Büyük siyaset meseleleri arasında bir konu deniz feneri gibi çakıp duruyor. İstanbul'un doğal incisi Adalar'ı yağma hazırlığı fark edilmekte. Her birine defalarca gittim. En çok da Burgaz'a. Kalpazankaya'dan midye çıkarıp, teneke üzerinde pişirmek cazip gelirdi. Kınalıada'ya genelde ramazanda uğrardım. Orhan Ayhan büyüğümle iftar sofrasına otururduk. Mütevazı evinin bahçesinde yetişen sebzelere, öncelikle domateslere bayılırdım. Üstat eğer midye dolması hazırlamışsa "cennet sofrası" olurdu. Tabii bunun öncesi vardı. Mısır Çarşısı'nda alışveriş faslı. Kuşgönü pastırma gibisinden. Heybeliada'ya hepsinden fazla gittim. Hatta aykü testlerine Deniz Harp Okulu'nda girdim. Felsefe hocam Nesrin Kurtoğlu sayesinde. Bu da hayli ilginç geçmiş ve herkes şaşırmıştı. Şimdi sonuçları yazıp hava basmak niyetinde değilim. Şimdilerde Profesör olan bir doktor arkadaşımla Heybeli'deki kayınpederinin yazlığına çok sık demir attık.
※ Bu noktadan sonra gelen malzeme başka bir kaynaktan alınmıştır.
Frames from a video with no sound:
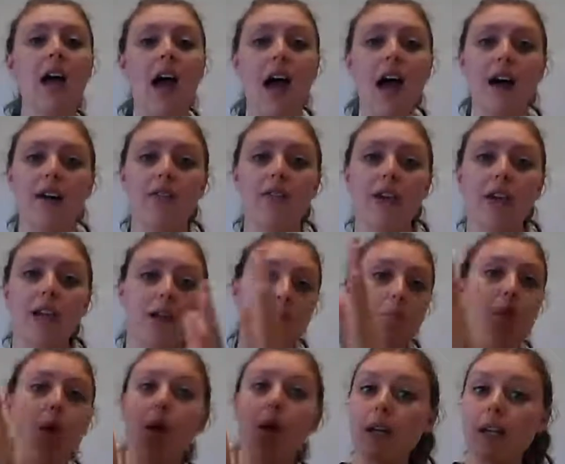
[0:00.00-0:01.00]
having
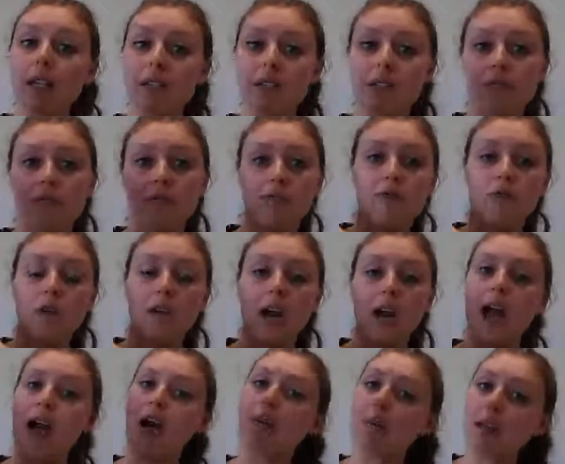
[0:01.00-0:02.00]
points for
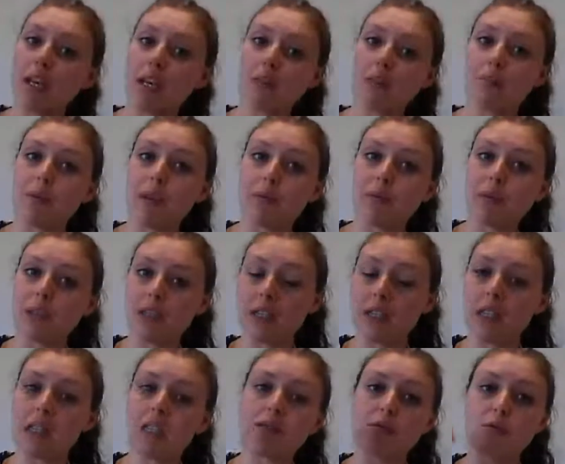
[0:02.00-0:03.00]
how many people
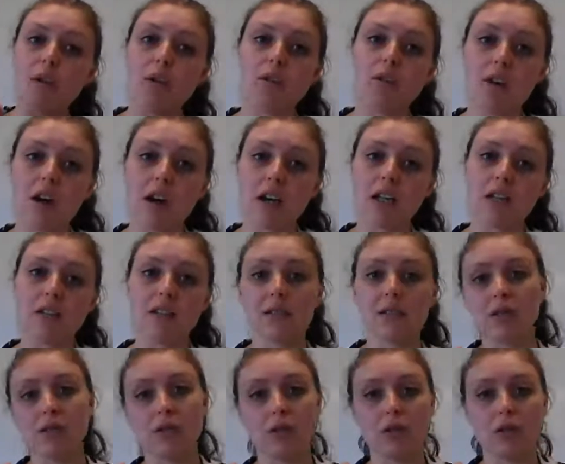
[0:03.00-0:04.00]
in this row got it
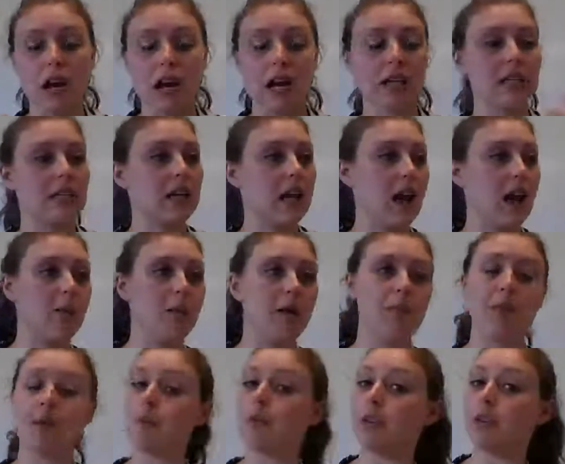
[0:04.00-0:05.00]
correct and how many
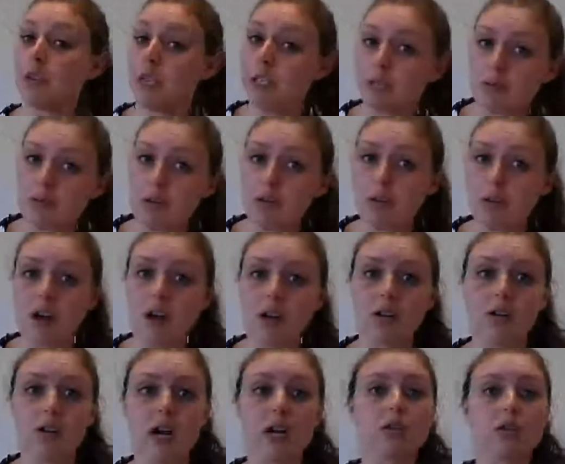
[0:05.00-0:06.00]
people in this row got it
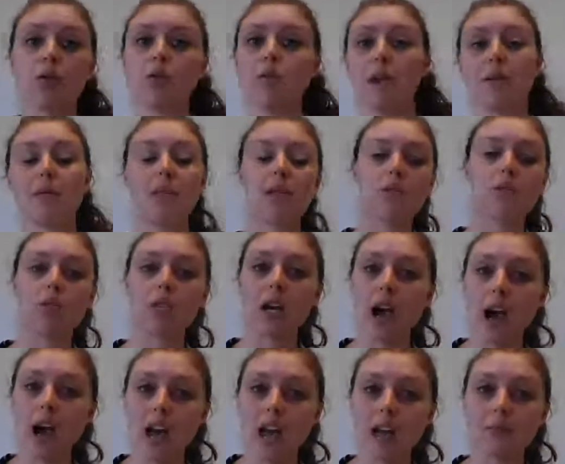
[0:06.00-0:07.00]
correct, or maybe do
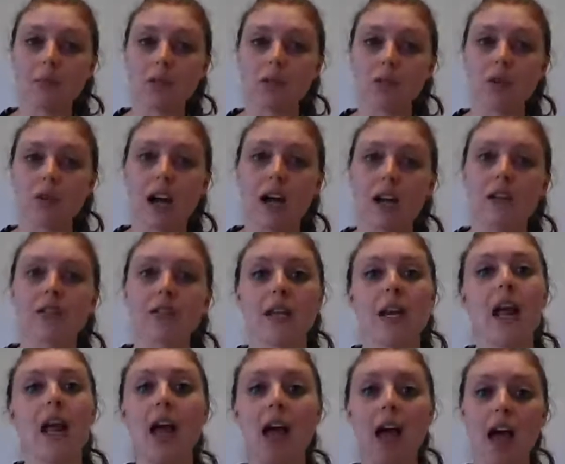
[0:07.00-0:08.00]
timed trials
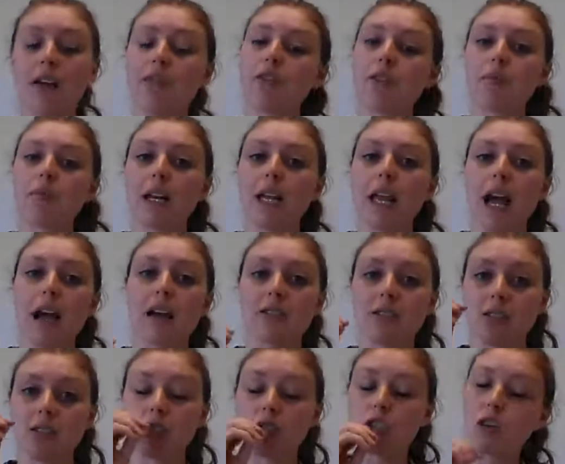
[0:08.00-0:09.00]
that everybody has
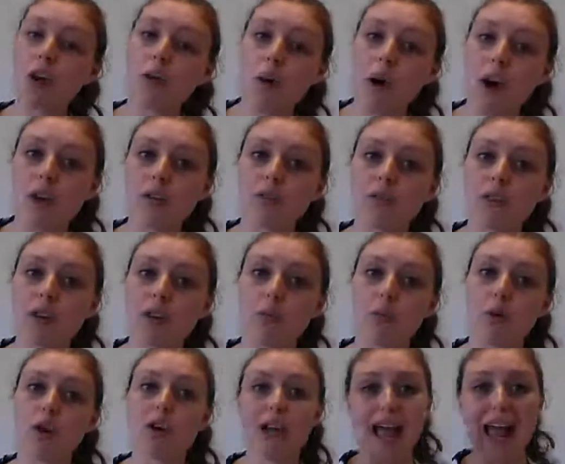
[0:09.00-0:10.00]
to show all of their
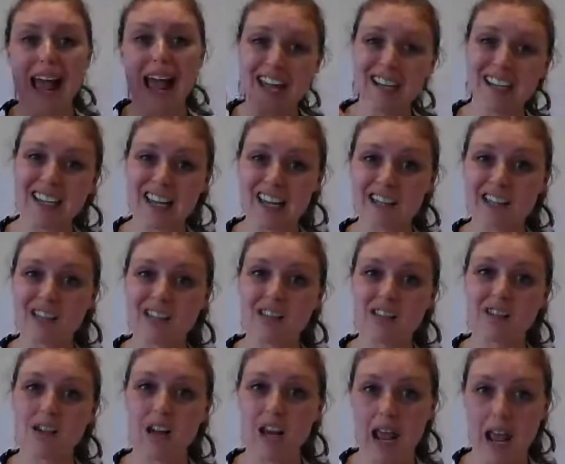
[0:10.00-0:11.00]
work and get
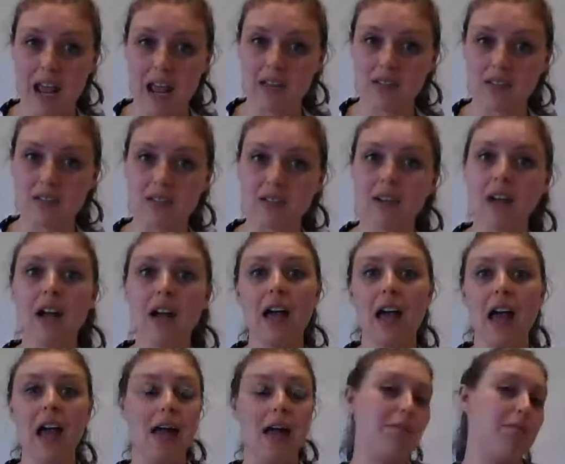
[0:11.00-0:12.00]
to an answer,
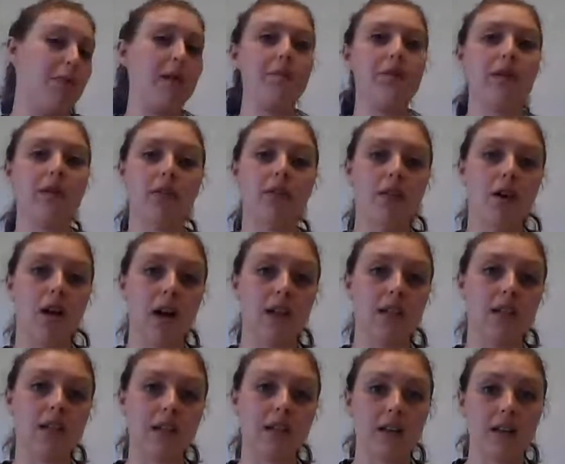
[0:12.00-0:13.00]
and maybe you're
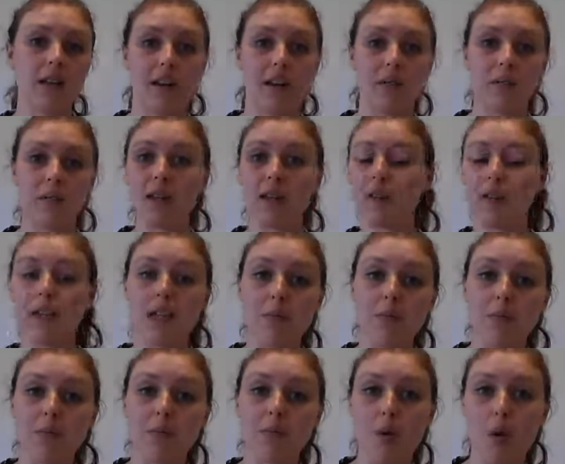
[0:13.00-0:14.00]
not giving
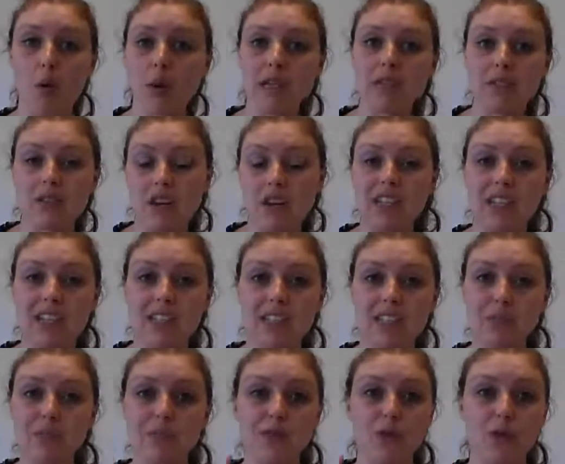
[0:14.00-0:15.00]
them points on a
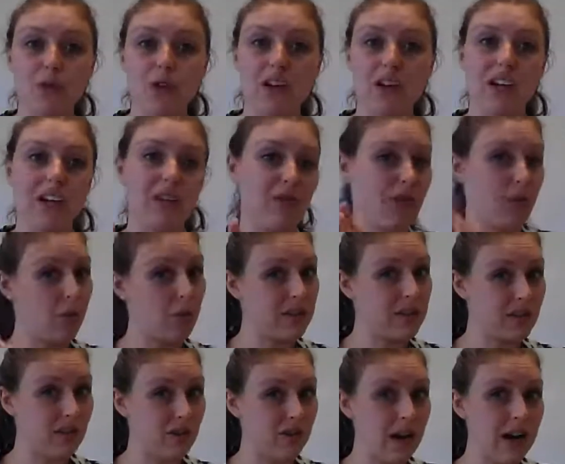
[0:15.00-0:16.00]
team for if it
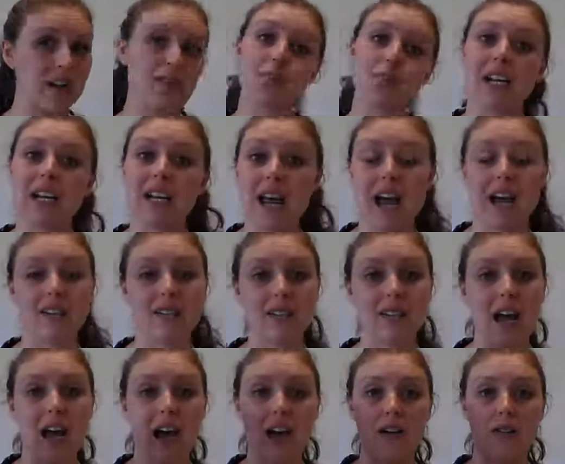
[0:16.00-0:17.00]
was correct, but it has to
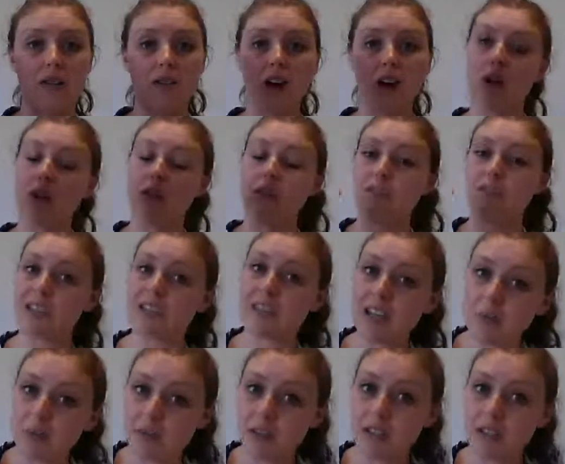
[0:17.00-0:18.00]
have all of the
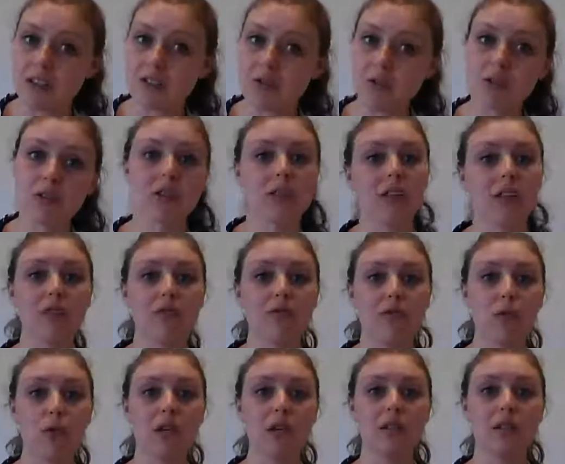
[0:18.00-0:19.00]
steps that you were looking
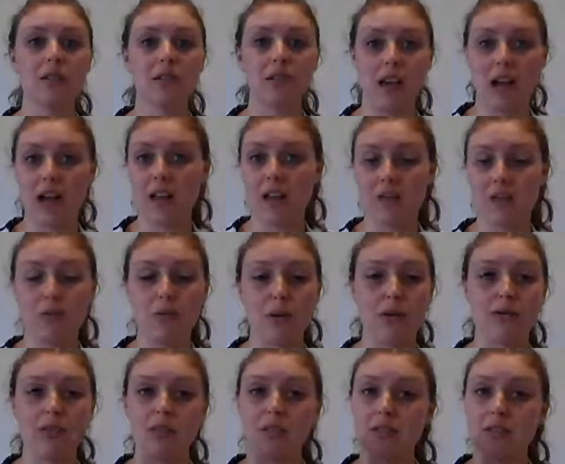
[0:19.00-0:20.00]
for, and
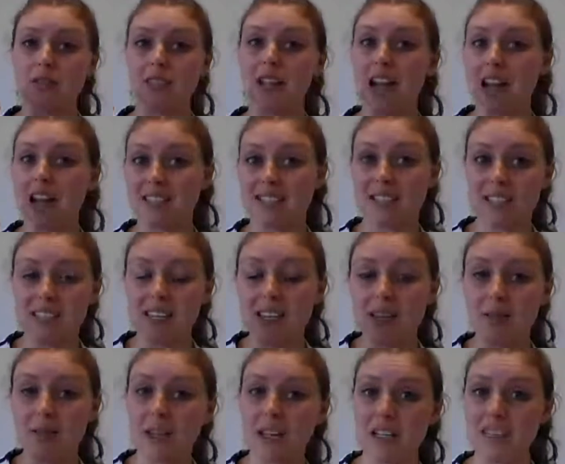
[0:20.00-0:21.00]
whoever as a
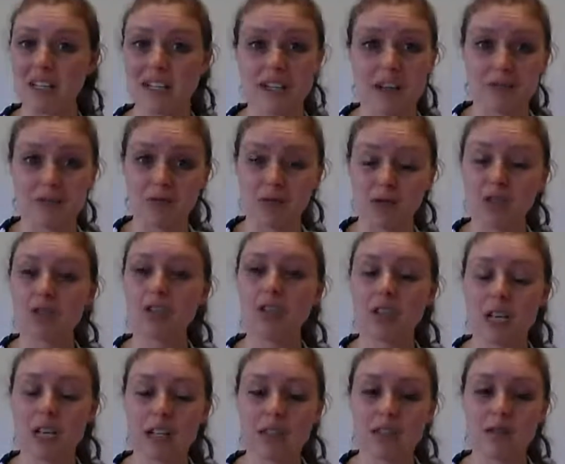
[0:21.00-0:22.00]
team gets it done first could
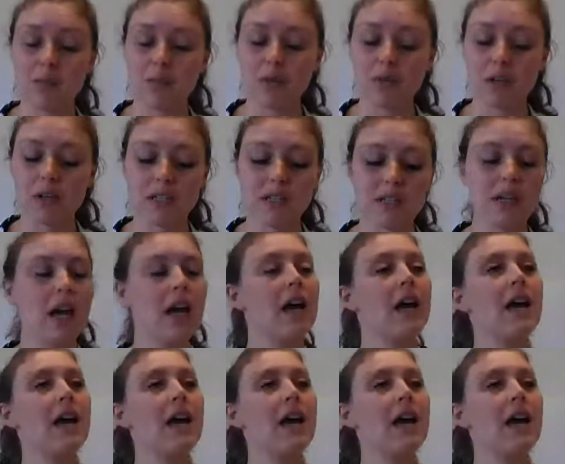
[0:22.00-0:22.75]
get some points.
Büyükada, bana hep "aristokrat" geldi. Belki kimi önemli kuruluşların şubeleri ve oteller yüzündendir. Aradaki minik Sedef Adası'na da epey uğramışımdır.
Tehlikeli ölçekler
Hepsinin toplanıp ilçe olarak kabul edildiği adalardan garip kokular gelmeye başladı. Hemen belirteyim ne benim ne yakınlarımın buralarda hiçbir menkul ya da gayrimenkulü yok. Birkaç gündür ekranda Adalar konusu gündeme oturdu. Mevcut 16 bin nüfusunun 70 bine çıkacağı işleniyor. Peki nasıl? Her imara açılma öncesi olduğu gibi meşhur ölçeklerden söz edilmeye başlandı. 1/1000'likler askıya çıkıyor. Demek ki bu kadar insanı yerleştirecek yerler hazır. Öncelik yeşil alanlarda. Sahiller de tırpanlanıp, imara açılacak.